Qəribə ailə və onların uşaqinin qəribə oyuncaqları
Suriyeli Şüveykani ailesi "garip"
alışkanlıklarıyla herkesi şaşırtıyor. Aile üyeleri evlerinde bildiğimiz evcil
hayvanların yerine yılan, sırtlar, kurt, kaplan gibi vahşi ve yırtıcı
hayvanları besliyor.
Aileler, çocuklarının kedi, köpek, kuş veya balık gibi evcil hayvanlar
beslemesini destekler çoğu zaman. Suriyeli Şüveykani ailesi ise bunun biraz
dışında kalıyor.
Şüveykani ailesi piton yılanları, sırtlanlar, kurtlar ve kaplanlarla birlikte
yaşıyor. Yılanlar ve sırtlanlar sadece geceleri ve yabancı misafirlerin
korktuklarını söylemeleri halinde kafeslerine kapatılıyor. Baba Hasan
Şüveykani, sırtlanların çok şakacı olduğunu ve gelen misafirlerle oynamak
isterken misafirleri korkuttuğunu söylüyor. "Şakacı" sırtlanlar,
misafirleri kapıda karşılıyor ve her an misafirin kolunu veya bacağını
ısıracakmış gibi yapıp geri çekiliyor.
Hasan Şüveykani, sırtlanların korkan insanları daha fazla korkutmaktan
hoşlandığını belirtiyor. Evin
misafir odasında veya avluda her an bir piton yılanıyla karşılaşmak mümkün.

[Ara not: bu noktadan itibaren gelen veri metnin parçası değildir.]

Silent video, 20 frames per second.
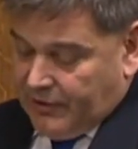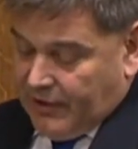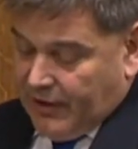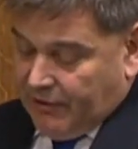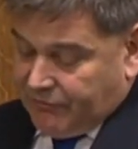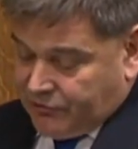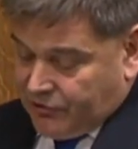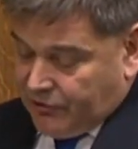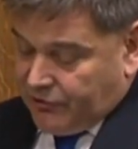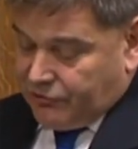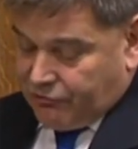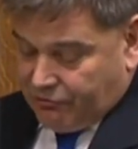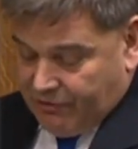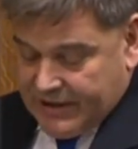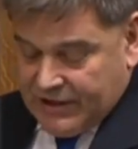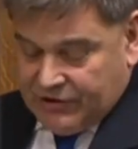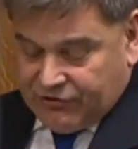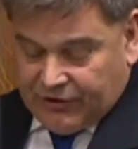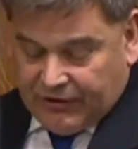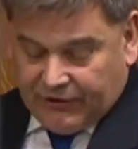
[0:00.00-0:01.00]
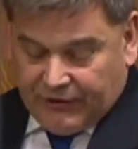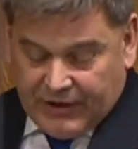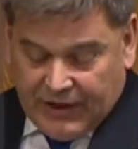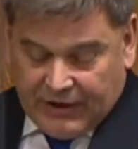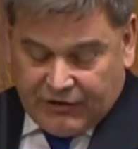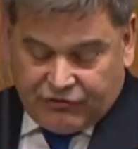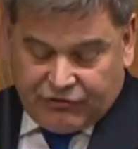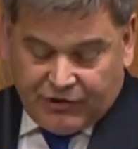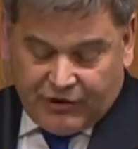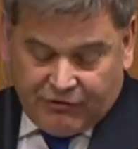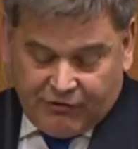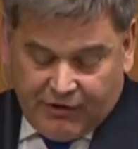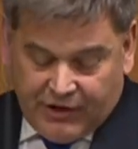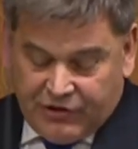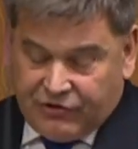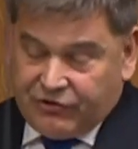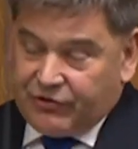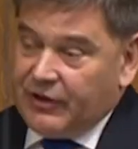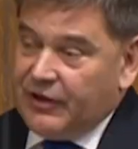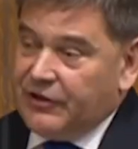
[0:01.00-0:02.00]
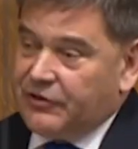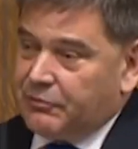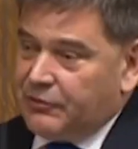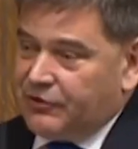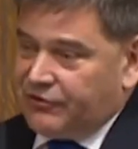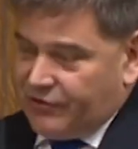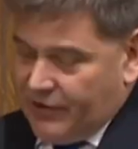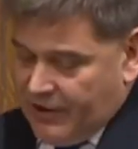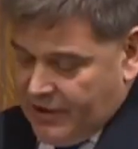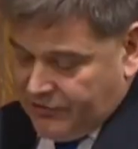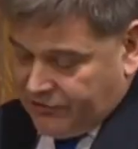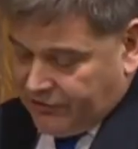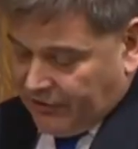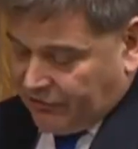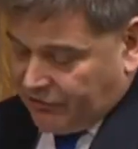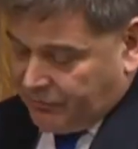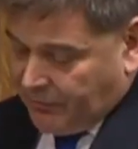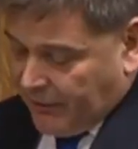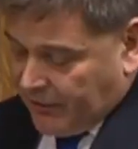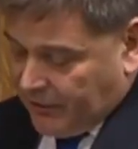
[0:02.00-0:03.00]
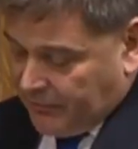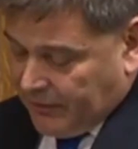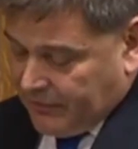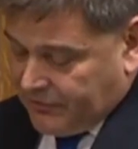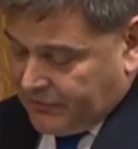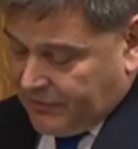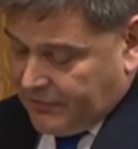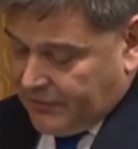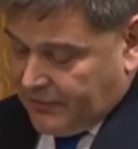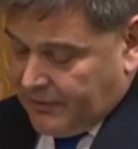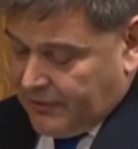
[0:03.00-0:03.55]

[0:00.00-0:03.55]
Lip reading: have turned raising the next generation into a science experiment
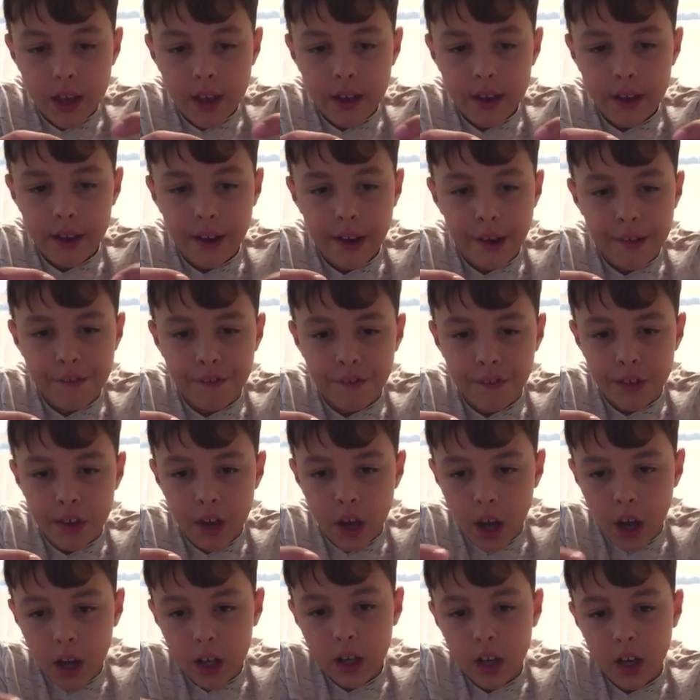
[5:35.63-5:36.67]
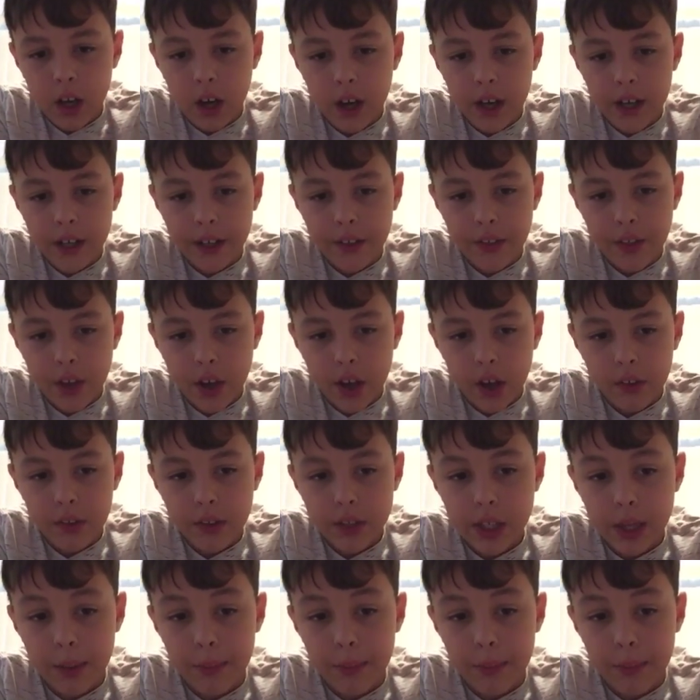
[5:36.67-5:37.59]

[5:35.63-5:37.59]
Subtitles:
And I've not caught anything on this.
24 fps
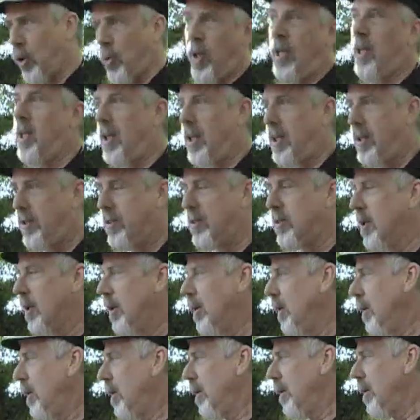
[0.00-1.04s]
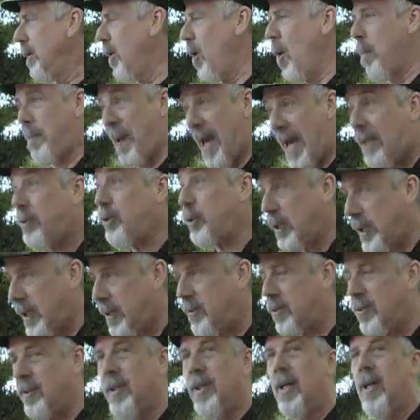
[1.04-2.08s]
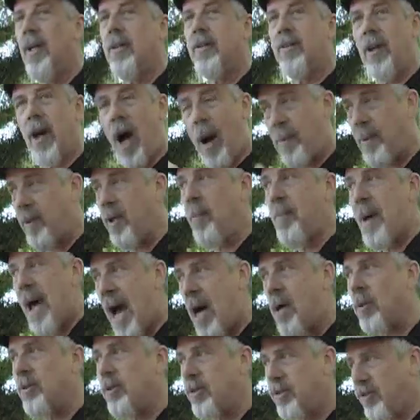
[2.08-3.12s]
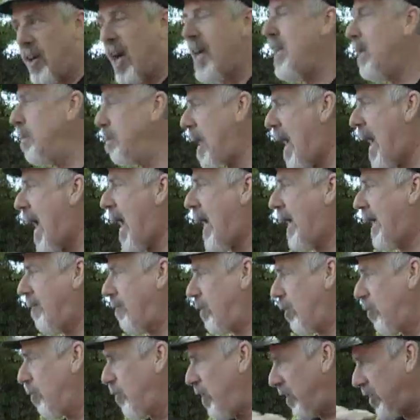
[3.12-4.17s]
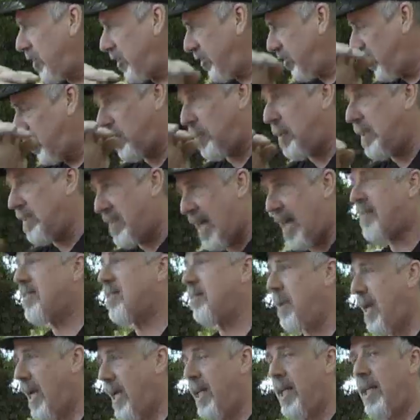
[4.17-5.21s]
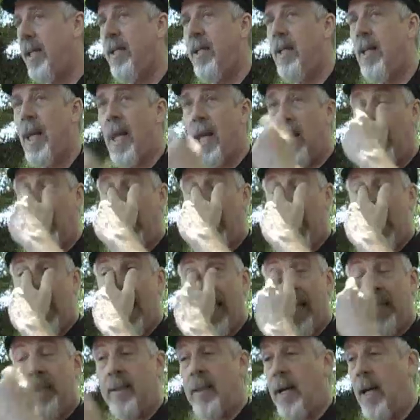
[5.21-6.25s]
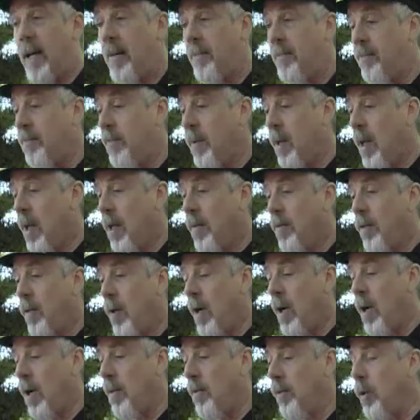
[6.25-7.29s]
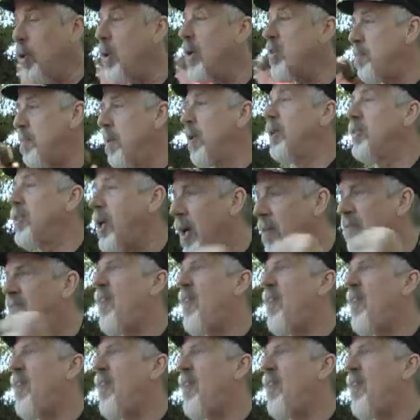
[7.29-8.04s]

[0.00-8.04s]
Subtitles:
guerrillas, you know, patriots, up in the mountains fighting back as their villages were decimated. And the U.S. military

Şüveykani ailesi, küçük çiftliklerinde 3 kurt, 7 piton yılanı, 4 sırtlan, 3
kaplan ve yaklaşık 30 çeşit köpek olmak üzere 60'tan fazla hayvan besliyor.
7 yaşındaki Yara oyuncakları sevmiyor
Şüveykani ailesinin ilkokul ikinci sınıf öğrencisi 7 yaşındaki kızı Yara'nın en
sevdiği hayvanlar ise sırtlanlar.
Sırtlanlara "hayvan" denilmesinden pek hoşlanmayan Yara, onlara güzel
ve çok güzel anlamlarında iki isim vermiş. Çok sayıda oyuncağı olduğunu anlatan
Yara, "Oyuncakları sevmiyorum. Çok çabuk sıkılıyorum" diyor.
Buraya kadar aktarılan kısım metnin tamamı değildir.